This analysis, by Frankenstein and colleagues, of the cytokine networks among cells of the immune system, parenchymal cells in various tissues, and between immune and parenchymal cells brings to immunology a relatively abstract form of analysis that is worth exploiting more than it has been. It is reminiscent of the analyses of genetic networks and genome evolution by Stuart Kauffman. In Kauffman's models of genome evolution, for instance, loci are identified primarily on the basis of the number epistatic interactions and fitness values. Such 'stripped down' perspectives, devoid of the details most biologists routinely deal with, may feel alien to most experimentalists but they potentially facilitate the detection of large-scale patterns that may otherwise be difficult to discern. The study of Frankenstein et al. would appear to fulfil this promise in some measure by revealing interesting differences, as for example between different cellular subsets within the immune system, in overall patterns of cytokine connectivity. It is also worth noting that where Kaufmann's models were theoretical constructions, the present work is an analysis of actual data but without many of the molecular and cellular details that characterize the reporting of most immunological investigations.

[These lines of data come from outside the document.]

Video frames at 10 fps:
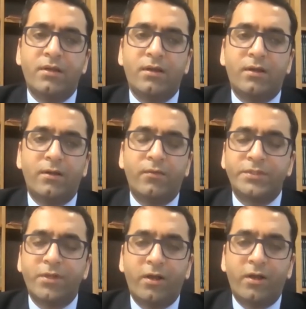Uh, we
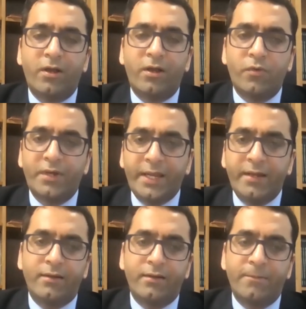saw more
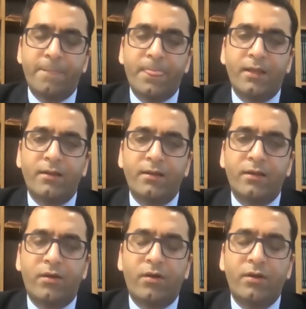data uh,
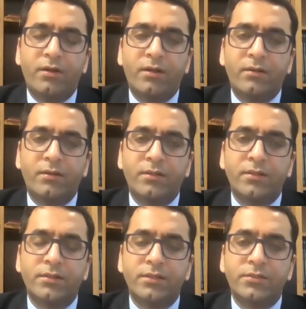on
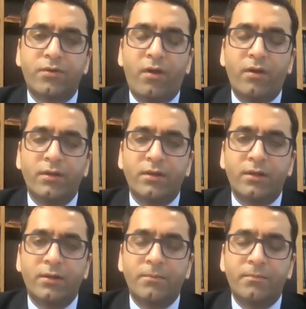the, the, strong
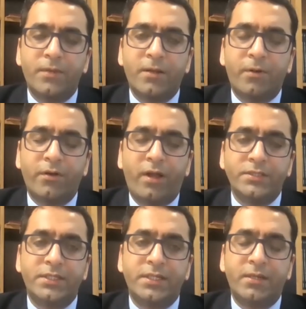
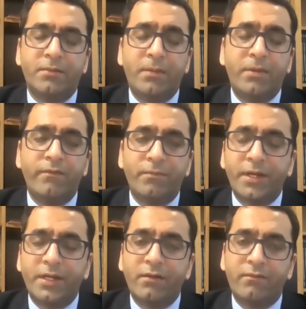prognostic and maybe even
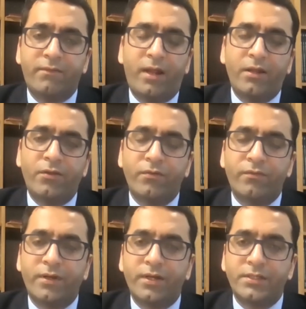predictive value of
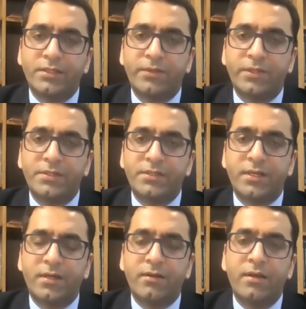some of these
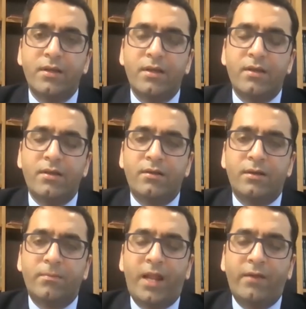
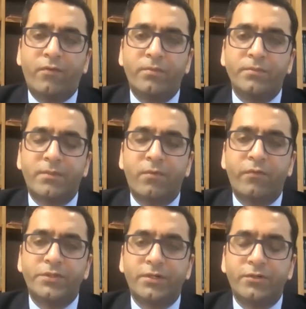platforms, some of
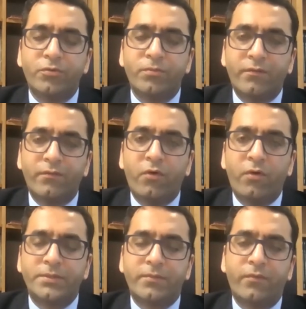which are tumor
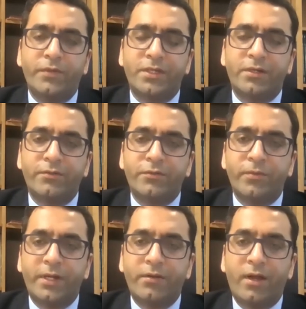informed, some of of which are
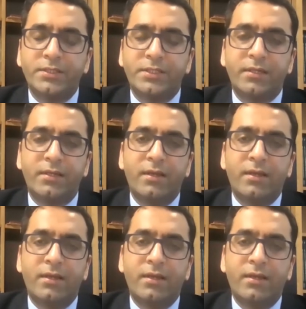tumor agnostic.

Findings of particular interest were those relating to the different cytokine connectivity patterns for immune system cells (i.e., the identification of five tiers), such as B cells and macrophages vs. (for example) CD4+ or CD8+ T cells. Also of interest were the global differences in connectivity patterns for immune cells with one another vs. parenchymal cells with one another and the relatively high densities of cytokine connectivity in the immune and parenchymal cell networks. While some of the findings could be claimed to have been already apparent in some degree or respect, others are unlikely to have been noticed amidst the thicket of information reported in a typical experimental report. For example, it caught my eye that immune cell types that interacted with a given type of body cell are very likely to interact with each other as well.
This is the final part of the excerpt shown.